Granted, for context, Otter lists $16.99 per user each month, or about $8.33 on annual billing. Meanwhile Fireflies lists $18.00 monthly, or $10.00 annually. Conversely, per-minute plans scale with talk rather than headcount.
Which AI meeting assistant question matters most?
Ultimately, question 3. Notably, does memory last across calls? Indeed, that one answer predicts whether you still use the tool in 6 months.
How CogniAIX answers these AI meeting assistant questions
Therefore CogniAIX answers most of these on its own pages. That is, accuracy figures with stated conditions, and owner detection built into extraction. Moreover, memory spans every call, Teams and Zoom join natively on paid plans, and the free Spark plan gives 300 minutes with no expiry and no feature wall.
Moreover, it can automate the write-up entirely, which saves time and reduces effort your team spends rebuilding what was agreed. However, we would rather you asked us all 8 than took that paragraph at face value.

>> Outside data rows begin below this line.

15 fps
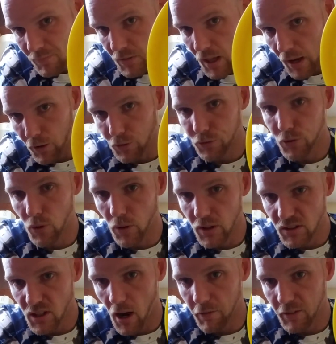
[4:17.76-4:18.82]
I don't throw it
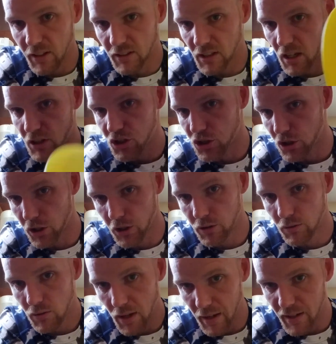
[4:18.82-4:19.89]
as often as I
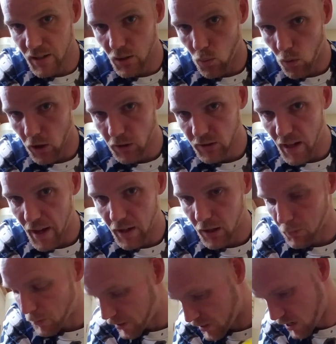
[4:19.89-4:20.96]
should. I need to work that
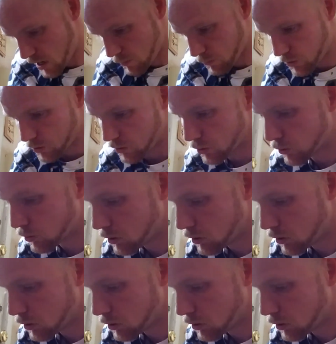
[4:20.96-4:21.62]
into my game too.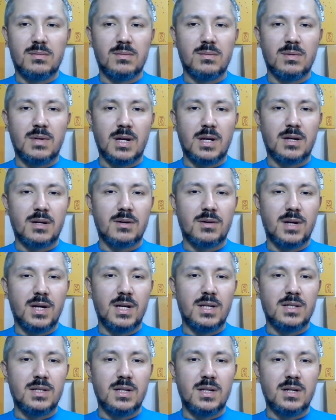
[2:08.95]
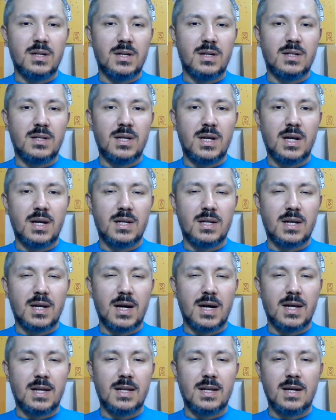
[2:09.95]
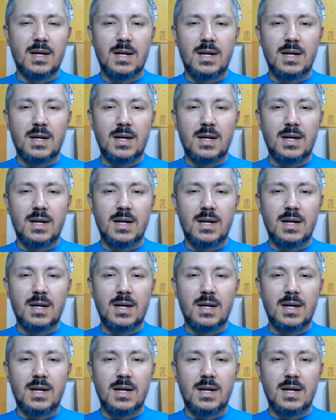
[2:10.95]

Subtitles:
like crazy day and night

Specifically, for the wider category overview, see the AI meeting notes app guide.
Question 3 predicts whether you still use the tool in six months. Ask it first.
People Also Ask — Choosing an AI Meeting Assistant
Is a higher accuracy percentage always the deciding factor?
No. Indeed, a tool with slightly lower accuracy but strong owner detection and lasting memory is usually more useful day to day. Conversely, marginally better transcription with per-meeting silos is not.
How much weight should pricing carry?
Broadly, enough to run the real maths for your usage, but not enough to override fit. In particular, a cheaper tool that misses your platform often costs more in workarounds than the price gap saves.
Should I trust vendor-reported accuracy numbers?
Rather, weigh them against how much detail comes with them. Thus a vague unconditioned number is worth far less than one with stated test conditions, even from the same vendor.
What is the single best question if I only ask one?
Question 3. Precisely, whether memory spans every conversation. Indeed, that one answer predicts long-term use better than any other.
How long should a trial run before deciding?
Broadly, give it at least two weeks of normal meeting load. Notably, memory and follow-through only show their value once a few calls have accumulated.
Run These Questions Against CogniAIX
Likewise, in practice, CogniAIX captures every meeting and spots promises in context. Moreover, it writes a clear recap before the next session and keeps every call searchable. Specifically, as a result, you can test all eight questions on your own calls rather than taking a demo's word for it.
Try CogniAIX free — capture your next call. Notably, no credit card required, and your first recap lands in minutes.